A major reason many groups make bad decisions is that they don't surface enough diversity of information and perspectives. There’s no reason to expect that a group will have an advantage in decision-making over an individual if previously unshared information isn’t shared or beliefs and assumptions aren’t questioned.
For divergent perspectives to yield value, however, first they need to be understood—and often understood at a level of clarity and rigor greater than the level currently in the mind of the individual expressing an opinion. The best tool to advance toward this greater understanding is for two people with opposed views each to restate the other’s views to the satisfaction of their “opponent.” The benefits of this discipline of restatement go well beyond the decision at hand. Restatement of dissenting views so that they are understood and valued results in people becoming more comfortable diverging from what appears to be a group’s consensus.
When multiple views have been understood sufficiently that the parties to the debate can pass the “restatement test,” the next step is to look for the crux: to identify the key factor or few key factors that determine which of the opposing views will best apply.
The first question to ask in finding the crux is “what is this disagreement really about?” Given opposing perspectives X and Y, a good explanation of the disagreement that can open the door to greater understanding will have a form like: “If we see ourselves as in situation A and believe B, then X naturally follows. If we’re pretty sure that C isn’t the case and we have conviction about D, then Y is clearly the better path.” A good explanation of disagreement enables everyone to affirm the “if-then” reasoning, even if people disagree strongly about the factors in the “if,” like A, B, C and D.

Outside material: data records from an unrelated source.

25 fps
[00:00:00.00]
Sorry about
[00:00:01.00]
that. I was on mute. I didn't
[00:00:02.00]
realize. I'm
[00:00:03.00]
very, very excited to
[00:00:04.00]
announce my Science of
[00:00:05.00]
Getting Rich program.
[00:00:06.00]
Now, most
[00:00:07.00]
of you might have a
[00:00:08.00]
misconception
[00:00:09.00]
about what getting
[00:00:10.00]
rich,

For instance, one might synthesize the crux of an investment decision along these lines:
This comes down to the question of whether the company can build or access a rural distribution model consistent with their margin expectations. Since even those most optimistic about solving that question acknowledge this is a four- to six-year journey to achieve, the second critical question that we’re divided on is whether these co-founders have the wherewithal to keep driving the company forward, raising capital, dealing with the inevitable reversals over that period of time.
Stating what one believes the crux to be in this way plays the same role as a trial close in sales. The trial close rarely yields full agreement—its purpose is to invite the further objections that must be addressed in order to advance the sale.

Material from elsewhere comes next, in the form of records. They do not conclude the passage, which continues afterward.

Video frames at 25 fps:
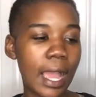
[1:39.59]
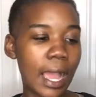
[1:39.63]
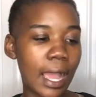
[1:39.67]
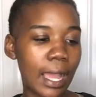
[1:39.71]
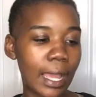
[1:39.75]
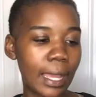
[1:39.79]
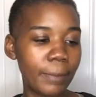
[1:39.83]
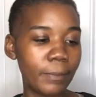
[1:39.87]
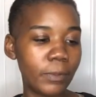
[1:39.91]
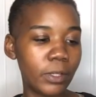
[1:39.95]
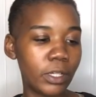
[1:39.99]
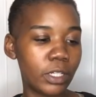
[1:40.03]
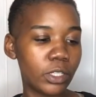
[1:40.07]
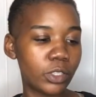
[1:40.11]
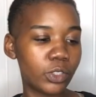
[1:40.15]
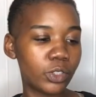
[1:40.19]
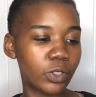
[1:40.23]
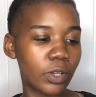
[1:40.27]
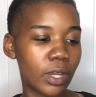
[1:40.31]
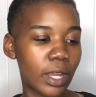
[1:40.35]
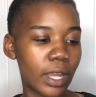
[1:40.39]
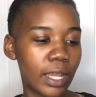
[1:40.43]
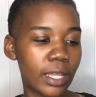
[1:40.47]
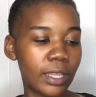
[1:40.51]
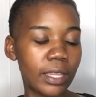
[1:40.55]
I'm gonna
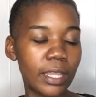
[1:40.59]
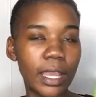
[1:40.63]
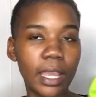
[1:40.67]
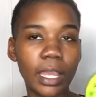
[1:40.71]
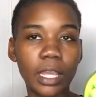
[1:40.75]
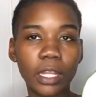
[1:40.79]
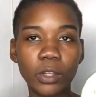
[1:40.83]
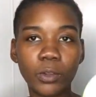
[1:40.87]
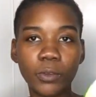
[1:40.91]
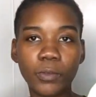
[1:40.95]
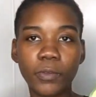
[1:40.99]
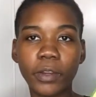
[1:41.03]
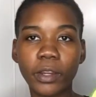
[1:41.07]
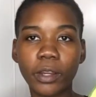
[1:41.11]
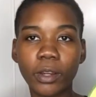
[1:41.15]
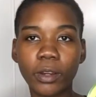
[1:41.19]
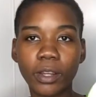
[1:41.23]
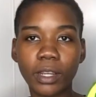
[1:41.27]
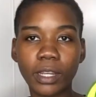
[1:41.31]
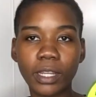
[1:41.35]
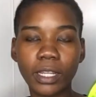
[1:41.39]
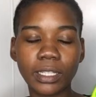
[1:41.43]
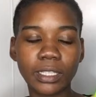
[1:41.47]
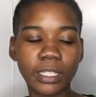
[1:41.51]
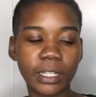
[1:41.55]
try the Aloe
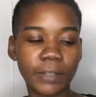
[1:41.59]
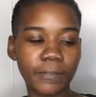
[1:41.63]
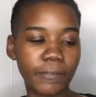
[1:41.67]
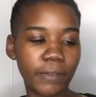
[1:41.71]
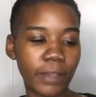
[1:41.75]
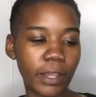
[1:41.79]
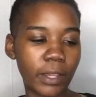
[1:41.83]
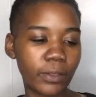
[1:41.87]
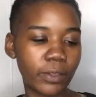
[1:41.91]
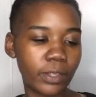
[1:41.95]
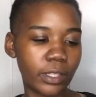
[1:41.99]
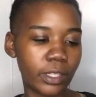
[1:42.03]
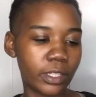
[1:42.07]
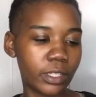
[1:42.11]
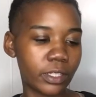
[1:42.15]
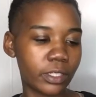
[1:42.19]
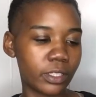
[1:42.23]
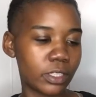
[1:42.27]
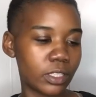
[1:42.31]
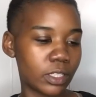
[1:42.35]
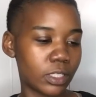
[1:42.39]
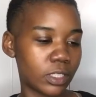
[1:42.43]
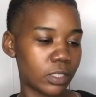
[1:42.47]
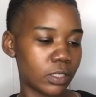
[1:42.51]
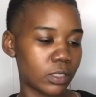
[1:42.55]
Vera because I found this
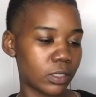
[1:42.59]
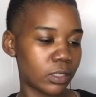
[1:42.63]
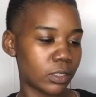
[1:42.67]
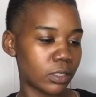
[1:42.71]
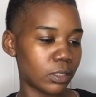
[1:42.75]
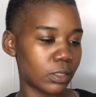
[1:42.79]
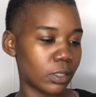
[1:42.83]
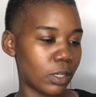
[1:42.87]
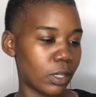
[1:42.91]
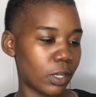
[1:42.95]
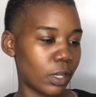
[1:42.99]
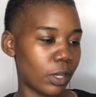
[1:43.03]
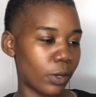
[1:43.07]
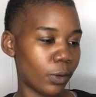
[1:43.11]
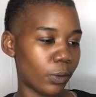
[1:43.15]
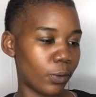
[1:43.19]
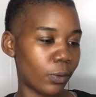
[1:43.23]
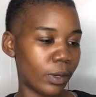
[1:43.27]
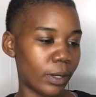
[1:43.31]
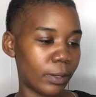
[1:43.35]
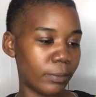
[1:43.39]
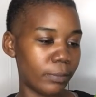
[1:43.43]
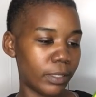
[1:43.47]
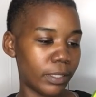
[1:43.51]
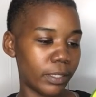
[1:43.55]
just
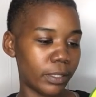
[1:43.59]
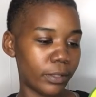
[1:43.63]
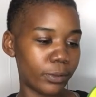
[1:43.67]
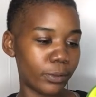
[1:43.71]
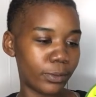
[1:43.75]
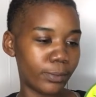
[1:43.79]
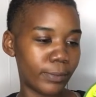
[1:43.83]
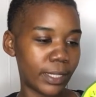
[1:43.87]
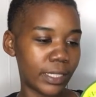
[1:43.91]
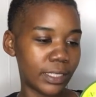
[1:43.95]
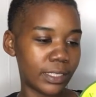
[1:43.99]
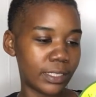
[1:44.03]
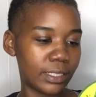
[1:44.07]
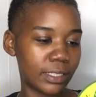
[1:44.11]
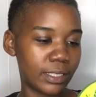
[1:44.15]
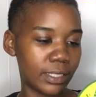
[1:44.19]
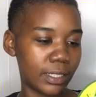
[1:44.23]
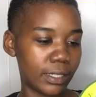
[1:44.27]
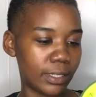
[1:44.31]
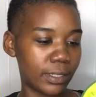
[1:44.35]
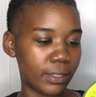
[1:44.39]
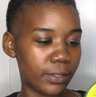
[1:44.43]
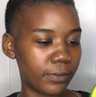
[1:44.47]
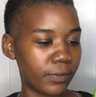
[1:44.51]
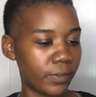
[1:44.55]
rambling through my
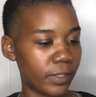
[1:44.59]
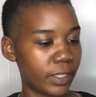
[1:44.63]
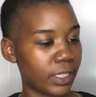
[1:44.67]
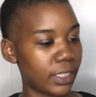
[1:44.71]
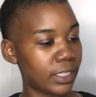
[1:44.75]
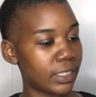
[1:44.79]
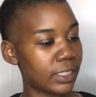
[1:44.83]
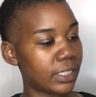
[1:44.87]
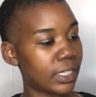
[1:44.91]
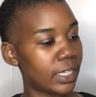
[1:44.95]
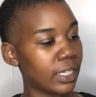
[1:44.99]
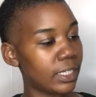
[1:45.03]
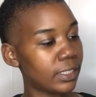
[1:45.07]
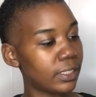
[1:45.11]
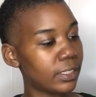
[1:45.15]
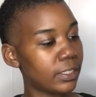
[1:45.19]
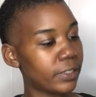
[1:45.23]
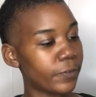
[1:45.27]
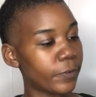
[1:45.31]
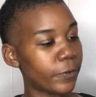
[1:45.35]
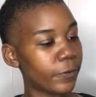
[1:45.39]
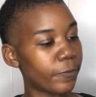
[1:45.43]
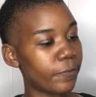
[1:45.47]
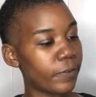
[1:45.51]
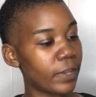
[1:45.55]
stuff, and it says it's
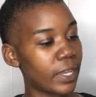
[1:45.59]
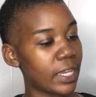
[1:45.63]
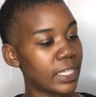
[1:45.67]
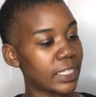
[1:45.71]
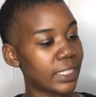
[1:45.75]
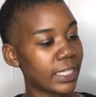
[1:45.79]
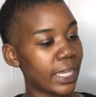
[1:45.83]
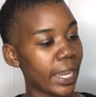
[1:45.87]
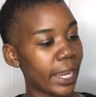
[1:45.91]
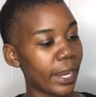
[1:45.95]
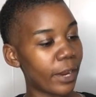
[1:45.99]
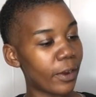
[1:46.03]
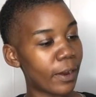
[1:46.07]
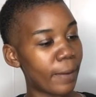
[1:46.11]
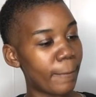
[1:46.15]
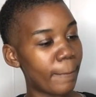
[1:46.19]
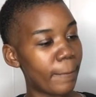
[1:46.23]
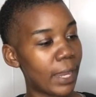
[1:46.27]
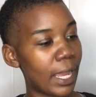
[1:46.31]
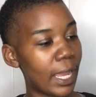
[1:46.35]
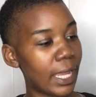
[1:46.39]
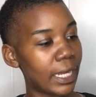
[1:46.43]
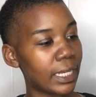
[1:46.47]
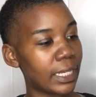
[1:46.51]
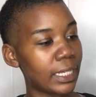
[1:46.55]
for face, hair, and
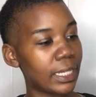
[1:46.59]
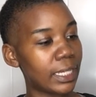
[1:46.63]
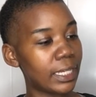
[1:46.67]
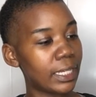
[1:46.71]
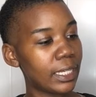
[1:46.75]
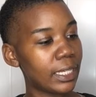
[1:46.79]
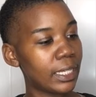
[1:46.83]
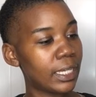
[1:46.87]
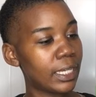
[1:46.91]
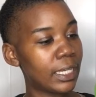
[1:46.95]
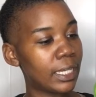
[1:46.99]
body.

A first attempt to state the crux, like the example above, invites additional thinking, such as: “… and there’s a third key element: whether anyone comes in with a significantly superior play over the next handful of years.” Perhaps everyone now agrees that these are the three central factors. They may still disagree deeply about how to evaluate each of the three factors. That’s fine and good. The decision-maker is now in a position to figure out how to best weigh the arguments on each of the three factors, and then synthesize those three dimensions to arrive at an overall decision.

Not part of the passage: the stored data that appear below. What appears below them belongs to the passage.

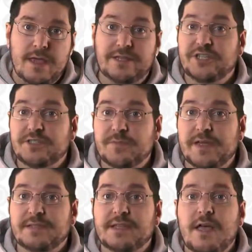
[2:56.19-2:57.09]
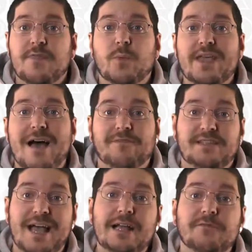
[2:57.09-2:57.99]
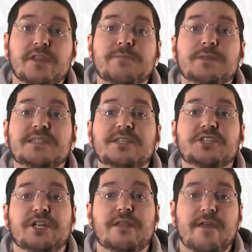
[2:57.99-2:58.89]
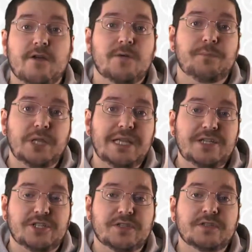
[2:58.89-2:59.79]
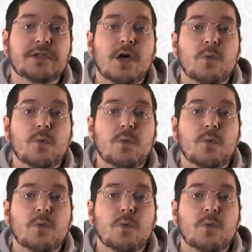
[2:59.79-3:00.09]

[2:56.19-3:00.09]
It just means that we have to tactfully position their completions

Dissenting views may or may not carry the day—and the role of the decision-maker is to ensure clarity of reasoning, not to effect a compromise. It is enough that they listen well, learn, and reflect carefully on whether there is a reason to revise their prior views. Even if this process affirms the direction the decision-maker was already pointed, it achieves three important goals:
- Establishing a clear logic for the decision, which can guide further decisions down the road
- Illuminating potential weak points in that logic, which makes it easier to perceive mistakes sooner and take corrective action if it turns out the decision is wrong
- Aligning the team to execute effectively on the decision
Often, however, this process will result in a different outcome than the decision-maker would otherwise have reached: deeper, more nuanced, tighter—and every once in a while, radically different, an option the decision-maker would never otherwise have seen.
Steel is stronger and more durable than iron and holds a sharper edge. Good decisions, like steel, are an alloy: diverse materials, forged in the heat of dialogue into a greater whole.